PGM-AUA V1.0 AIMs Audio Spatial Reasoning (Tentative)

(Tentative)

Function	Reference Model	Input/Output Data
SubAIMs	JSON Metadata	Profiles

1. Function

The Audio Spatial Reasoning AIM (PGM‑ASR) AIM acts as a bridge between raw audio scene descriptors and higher-level reasoning modules by interpreting and refining spatial audio context to support reasoning and action execution.

AIM-ASR

Receives
1. Audio Action Directive (PGM‑AAD) from A-User Control.
2. Context from Context Capture that includes Entity State, Visual Scene Descriptors, and Audio Scene Descriptors (ASD₀).
Refines and aligns Audio Scene Descriptors through an iterative loop with Doman Access (PGM‑DAC) with the following steps:
1. ASR sends ASD₀ to DAC.
2. DAC sends ASD₁, an enhanced version of ASD₀ to ASR.
3. ASR sends ASD₂, an enhanced version of ASD₁to Prompt Creation (PGM-PRC)..

2. Reference Model

Figure 1 gives the of Audio Spatial Reasoning (PGM-ASR) AIM Reference Model.

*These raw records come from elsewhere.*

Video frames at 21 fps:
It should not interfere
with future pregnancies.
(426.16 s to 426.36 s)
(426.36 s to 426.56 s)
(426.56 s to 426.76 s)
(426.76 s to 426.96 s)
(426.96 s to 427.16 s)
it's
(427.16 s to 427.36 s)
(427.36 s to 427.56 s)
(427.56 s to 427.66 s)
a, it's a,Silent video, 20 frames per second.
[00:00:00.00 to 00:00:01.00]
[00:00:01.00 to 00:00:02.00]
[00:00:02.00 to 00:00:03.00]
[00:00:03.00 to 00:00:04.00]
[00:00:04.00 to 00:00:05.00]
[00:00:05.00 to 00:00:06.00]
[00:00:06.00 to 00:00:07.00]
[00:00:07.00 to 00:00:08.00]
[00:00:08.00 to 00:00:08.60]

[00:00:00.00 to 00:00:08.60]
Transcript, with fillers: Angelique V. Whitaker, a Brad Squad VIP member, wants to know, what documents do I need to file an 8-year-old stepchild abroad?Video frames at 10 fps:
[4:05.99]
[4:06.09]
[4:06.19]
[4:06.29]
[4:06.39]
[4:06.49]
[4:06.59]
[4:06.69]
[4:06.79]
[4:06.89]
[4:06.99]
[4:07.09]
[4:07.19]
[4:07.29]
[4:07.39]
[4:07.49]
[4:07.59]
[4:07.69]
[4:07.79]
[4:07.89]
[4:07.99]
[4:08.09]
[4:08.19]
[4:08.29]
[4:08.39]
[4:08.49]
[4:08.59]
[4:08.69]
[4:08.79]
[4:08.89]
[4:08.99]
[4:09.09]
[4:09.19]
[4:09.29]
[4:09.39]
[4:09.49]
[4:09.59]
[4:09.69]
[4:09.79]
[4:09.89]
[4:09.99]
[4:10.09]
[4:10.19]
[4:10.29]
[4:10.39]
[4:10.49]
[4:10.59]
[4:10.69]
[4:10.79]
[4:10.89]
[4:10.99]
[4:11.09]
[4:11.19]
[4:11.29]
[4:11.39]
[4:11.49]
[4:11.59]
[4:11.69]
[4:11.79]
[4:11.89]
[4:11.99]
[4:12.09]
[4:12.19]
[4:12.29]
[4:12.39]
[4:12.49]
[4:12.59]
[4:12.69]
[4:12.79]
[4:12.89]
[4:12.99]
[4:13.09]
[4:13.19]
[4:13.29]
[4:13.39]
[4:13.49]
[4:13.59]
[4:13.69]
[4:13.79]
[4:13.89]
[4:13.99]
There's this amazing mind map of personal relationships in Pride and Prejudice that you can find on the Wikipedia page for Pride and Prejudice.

Figure 1 – The Reference Model of the Audio Spatial Reasoning (PGM-ASR) AIM

3. Input/Output Data

Table 1 gives the Input/Output Data of the Audio Spatial Reasoning AIM.

Table 1 – Input/Output Data of the Audio Spatial Reasoning AIM

Input	Description
Context	A structured and time-stamped snapshot representing the initial understanding that the A-User achieves of the environment and of the User posture.
Audio Spatial Directive	A dynamic modifier provided by the Domain Access AIM to help the interpretation of the Audio Scene by injecting directional constraints, source focus hints, salience maps, and refinement logic.
Audio Action Directive	Audio-related actions and process sequences from PGM-AUC.
Output	Description
Audio Scene Descriptors	The input Audio Scene Descriptors enriched with the results of the reasoning made on it, such as motion flags, proximity classification, and acoustic characteristics (e.g. reverb, echo, ambient noise).
Audio Action Status	Audio spatial feasibility, occlusion, and reachability flags to PGM-AUC.

4. SubAIMs

Figure 2 gives the Reference Model of the Composite Audio Spatial Reasoning AIM including an initial set of SubAIMs.

Figure 2 -Reference Model of the Composite Audio Spatial Reasoning (PGM-ASR) AIM.

Table 2 specifies the Functions performed by PGM-ASP AIM’s SubAIMs in the current example.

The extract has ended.